Pedro Sánchez, presidente del Gobierno español, ha mantenido una postura notablemente discrepante con Donald Trump en temas clave como Gaza, Venezuela y el gasto militar. Sin embargo, su reciente rechazo a apoyar la ofensiva estadounidense contra Irán desde las bases de Rota (Cádiz) y Morón (Sevilla) puede representar un punto de inflexión en las relaciones bilaterales. Esta decisión provocó una fuerte reacción por parte de Trump, quien, en declaraciones recientes, llegó a sugerir la expulsión de España de la OTAN y amenazó con interrumpir “todo el comercio” de Estados Unidos con España.
Impacto en la política nacional
El enfrentamiento entre la Administración Trump y el Gobierno de España plantea interrogantes sobre su influencia en la política interna. Según encuestas, Trump es percibido con rechazo por el 76,5% de los españoles, lo cual podría presentar una oportunidad para Sánchez de consolidar su apoyo electoral. El politólogo Pablo Simón, de la Universidad Carlos III, señala que un conflicto de este tipo podría cohesionar a la base del PSOE y atraer votos de otros partidos de izquierda, aunque advierte que la situación no es tan crítica como en otros casos internacionales.
Ejemplos anteriores en contextos de confrontación con Trump, como el de Dinamarca y Canadá, sugieren que los líderes que han plantado cara al ex presidente han obtenido beneficios electorales.
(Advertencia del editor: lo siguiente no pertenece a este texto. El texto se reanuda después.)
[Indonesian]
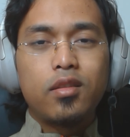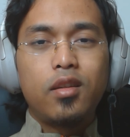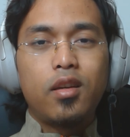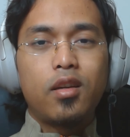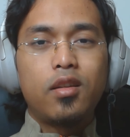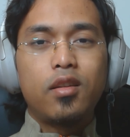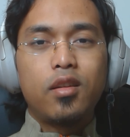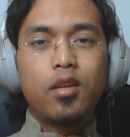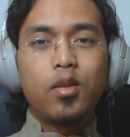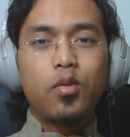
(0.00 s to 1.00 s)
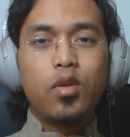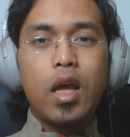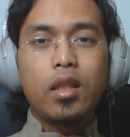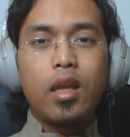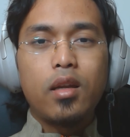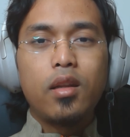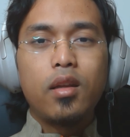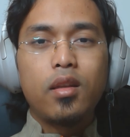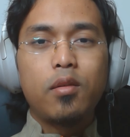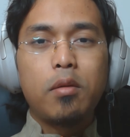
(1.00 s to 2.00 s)
ya kan, itu datang
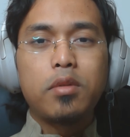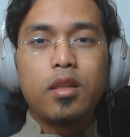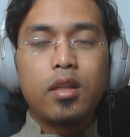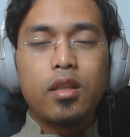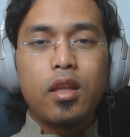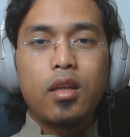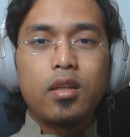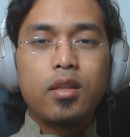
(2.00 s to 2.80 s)
dari website kita,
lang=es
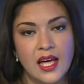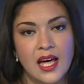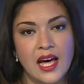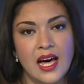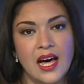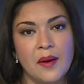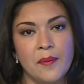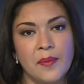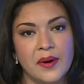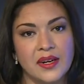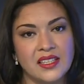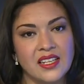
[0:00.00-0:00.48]

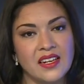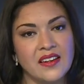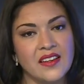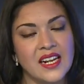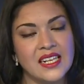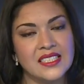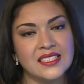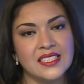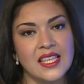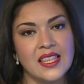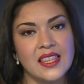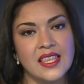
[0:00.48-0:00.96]
a partir de
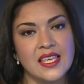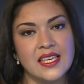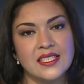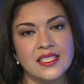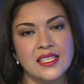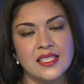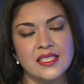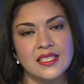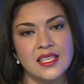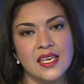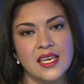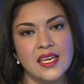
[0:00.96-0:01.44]
las
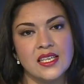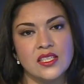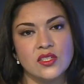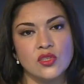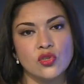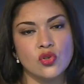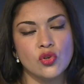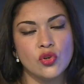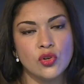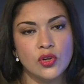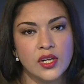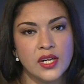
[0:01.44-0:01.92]
16
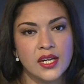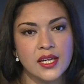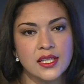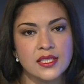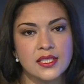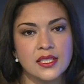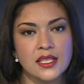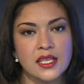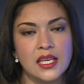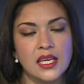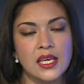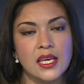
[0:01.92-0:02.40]

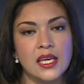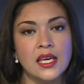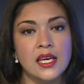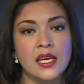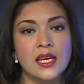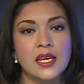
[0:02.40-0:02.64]
horas y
En Dinamarca, la primera ministra Mette Frederiksen convino un adelanto electoral tras un altercado con Trump sobre Groenlandia, lo que convirtió a su partido en el favorito de las encuestas. De manera similar, el primer ministro canadiense, Mark Carney, enfrentó desafíos y consiguió una victoria inesperada tras confrontar a Estados Unidos.
Reacciones y perspectivas
El consultor político César Calderón considera que la disputa con Trump podría ser “la gran oportunidad” para que Sánchez convoque elecciones anticipadas. La tension con el ex mandatario norteamericano podría generar un efecto de cohesión en torno a Sánchez, especialmente entre los votantes de izquierda más críticos con la OTAN. Sin embargo, las repercusiones económicas negativas derivadas de las acciones de Trump podrían cambiar la percepción pública.
Asimismo, Tarek Jaziri-Arjona, investigador de la ONG More in Common, resalta que Sánchez podría beneficiarse de una percepción creciente de que España debe disminuir su dependencia de Estados Unidos, especialmente ante el unilateralismo de Trump. Pero advierte que las repercusiones de cualquier acción hostil de EE UU serían cruciales para la opinión pública.
Opiniones divididas
Los análisis del CIS revelan que la desaprobación hacia Trump es notablemente más alta en la izquierda, donde el 82% de los votantes del PSOE y el 94% de los de Sumar tienen una opinión negativa de él. En contraste, el apoyo del PP se sitúa en el 57%, mientras que en Vox, el 59,2% tiene una visión favorable, aunque este dato no refleja un consenso unánime. La división se amplía al considerar la percepción de que Trump representa un peligro para la paz mundial, siendo este sentimiento compartido, sorprendentemente, por un 67,6% de los votantes del PP y 45% en Vox.
Apoyo a las bases militares
La decisión de Sánchez sobre Irán se suma a su historial de críticas a las políticas de Trump, lo que se ha traducido en un apoyo general de la población hacia su postura. En una reciente encuesta, sólo el 34,7% opinaba que España debería ceder ante las exigencias de Trump. Sin embargo, el rechazo hacia él no implica un rechazo a la presencia militar estadounidense en España, donde el 36% de los encuestados tiene una opinión positiva sobre las bases de Rota y Morón, mientras que solo un 29% la considera negativa.
Así, a pesar de la oposición generalizada a Trump, la mayoría de los españoles todavía ven las bases estadounidenses como un elemento importante en la relación entre España y EE UU.